• [WORK ORDER]: Please return each entry exactly as it appears, but not the pictures.
____________________
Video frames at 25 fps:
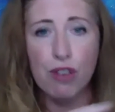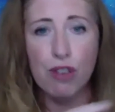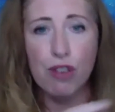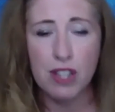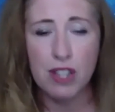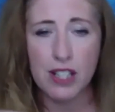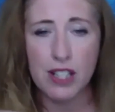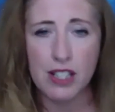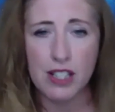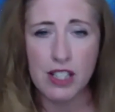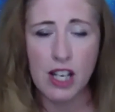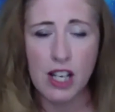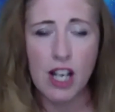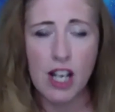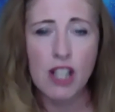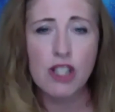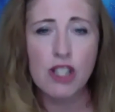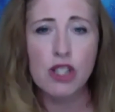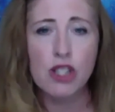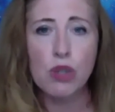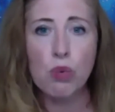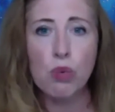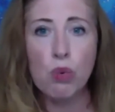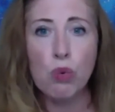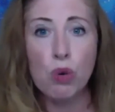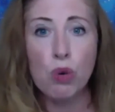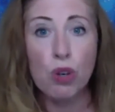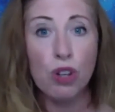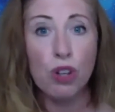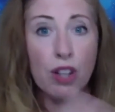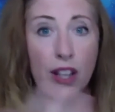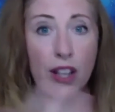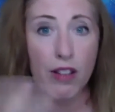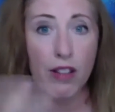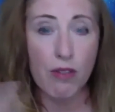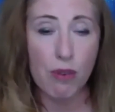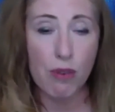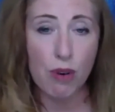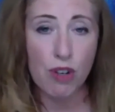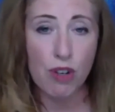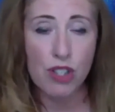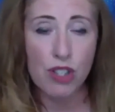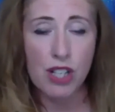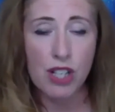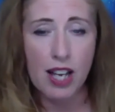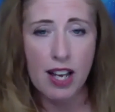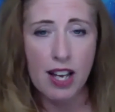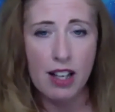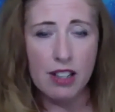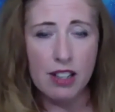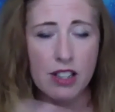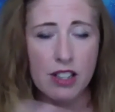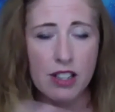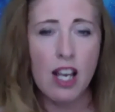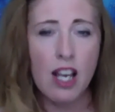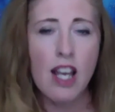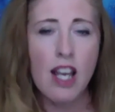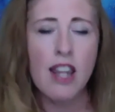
this swirling vortex,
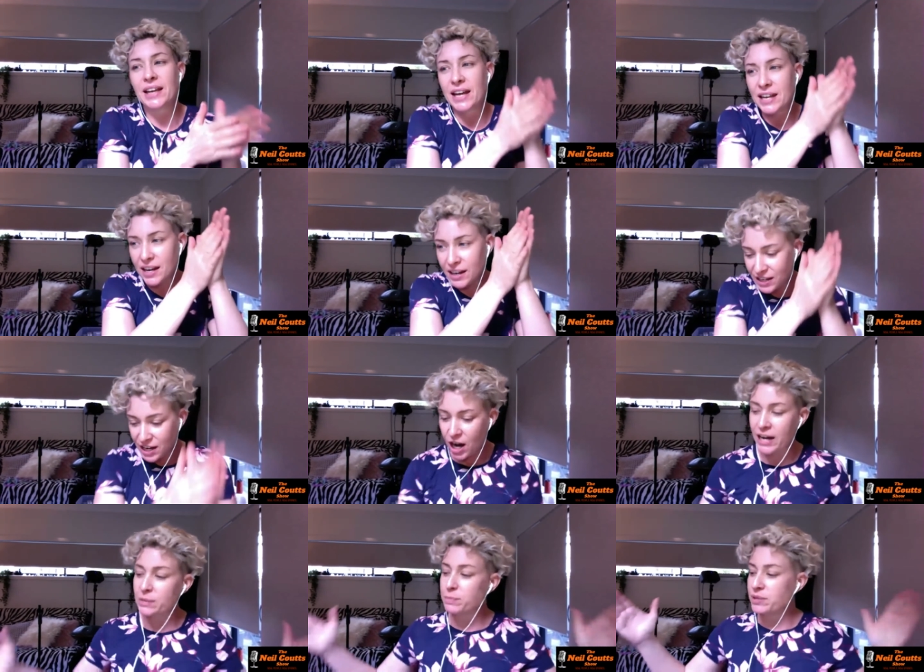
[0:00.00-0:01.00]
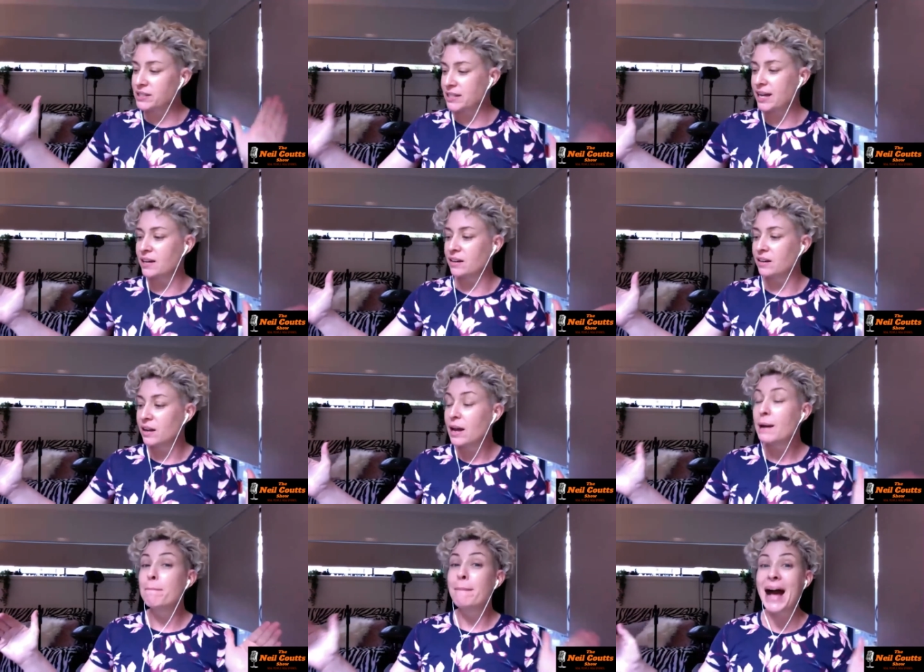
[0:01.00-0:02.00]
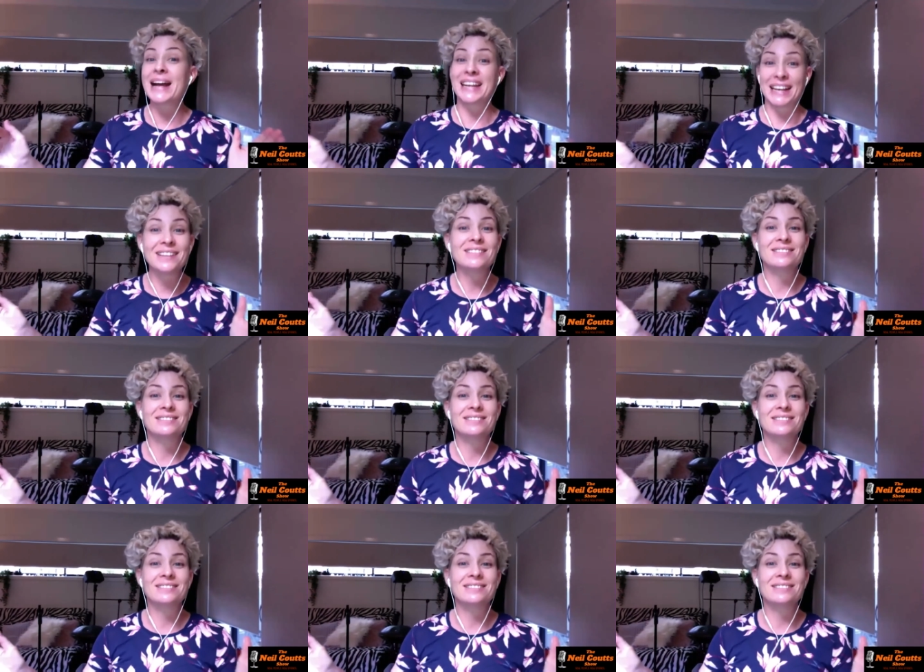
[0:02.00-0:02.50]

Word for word: and ninety percent marketing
____________________
• [FINISHED TASK]:
Video frames at 25 fps:
this swirling vortex,
[0:00.00-0:01.00]
[0:01.00-0:02.00]
[0:02.00-0:02.50]

Word for word: and ninety percent marketing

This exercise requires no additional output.